Physician Compensation Changes Ahead

In a New England Journal of Medicine article on Physician Compensation, shifts in how doctors are electing to be paid have been seen in recent surveys and statistics.  More and more physicians entering the initial practice pool or changing groups are looking away from the income guaranteed or salary only offerings and opting for more salary + bonus compensation packages.   Most of the incentive models emphasize quality and outputs.  These compensation packages can range from a bonus as percentage of base format to a risk/reward only format (wherein a provider may receive 90% of the stipulated salary and once certain objectives are met, they receive the remaining 10%).  For many newer physicians, production based bonuses are attractive as an offset to the immense amount of debt most carry into practice.  In a May 2010 focus group of 150 physicians, performed by Cejka, 82% rated production incentives as “important” or “very important” with 78% of participants preferring a production-incentive model over straight salary or income guarantees.  Notably, only 6.5% preferred income guarantees and 15% would elect salary only.


Quality metrics-based bonus structures are quickly moving to the forefront of preferred salary offerings options in hospital and private practice physician group settings.  With more advanced metrics monitoring steadily introduced into the market, the means to an end are in place to repair flawed systems and to better gauge the quality of physicians. Another upshot of healthcare quality metrics monitoring is the evolution of how physicians are bringing home their earnings. McKinsey & Company state in The Million Dollar Prize: Using outcomes-based payment to address the US healthcare financing crisis,

Our analyses suggest that aggressively migrating to outcomes-based payment has the potential to reduce healthcare spending in the United States by a trillion dollars over the next decade while improving patient well-being. This estimate relies on two key assumptions. First, we believe that as much as 50% of healthcare payments could be outcomes-based by 2018. Second, our research and experience indicate that if implemented thoughtfully, outcomes-based payment can reduce known sources of waste and inefficiency (redundant care, misuse, etc.), resulting in 10% or greater decrease in targeted spending. Over time, outcomes-based payment also has the potential to mitigate several core drivers of excessive medical cost inflation (e.g., it discourages low-value, expensive technologies and encourages primary/secondary prevention).

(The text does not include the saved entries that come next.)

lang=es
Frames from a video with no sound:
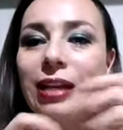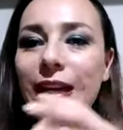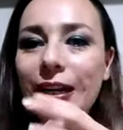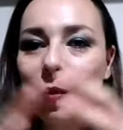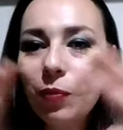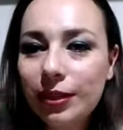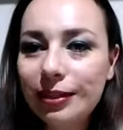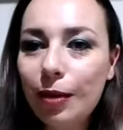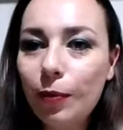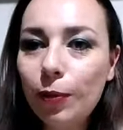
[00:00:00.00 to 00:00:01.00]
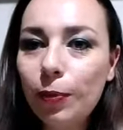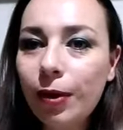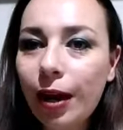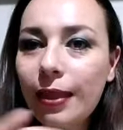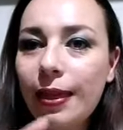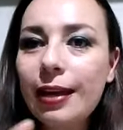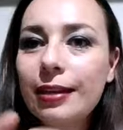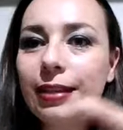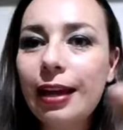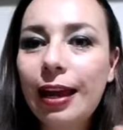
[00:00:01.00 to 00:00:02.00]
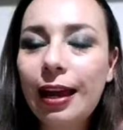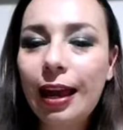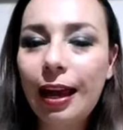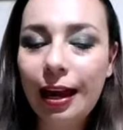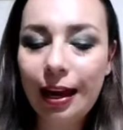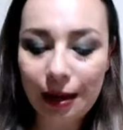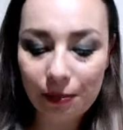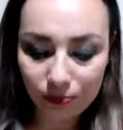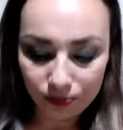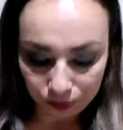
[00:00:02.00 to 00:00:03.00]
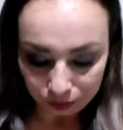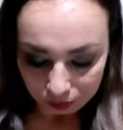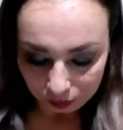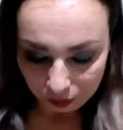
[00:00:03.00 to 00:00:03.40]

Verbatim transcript: Salgamos de esa burbuja y de ese... Em,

The uncertainty of the future of the healthcare industry and its ability to rein in escalating costs will remain a focal point of private insurance and CMS as these nascent attempts at cost reduction and quality improvement controls are developed further and fine-tuned.  One point is certain across all parties- behaviors must change in order to realize monetary savings.  With better quality care at lower costs, more positive impacts will be made to the patient’s general wellness and health, causing a ripple effect that ultimately reduces costs for all. If quality-outcomes reimbursement is the impetus to better quality healthcare and lower costs, it will prove to be one step of many towards repairing the state of healthcare today.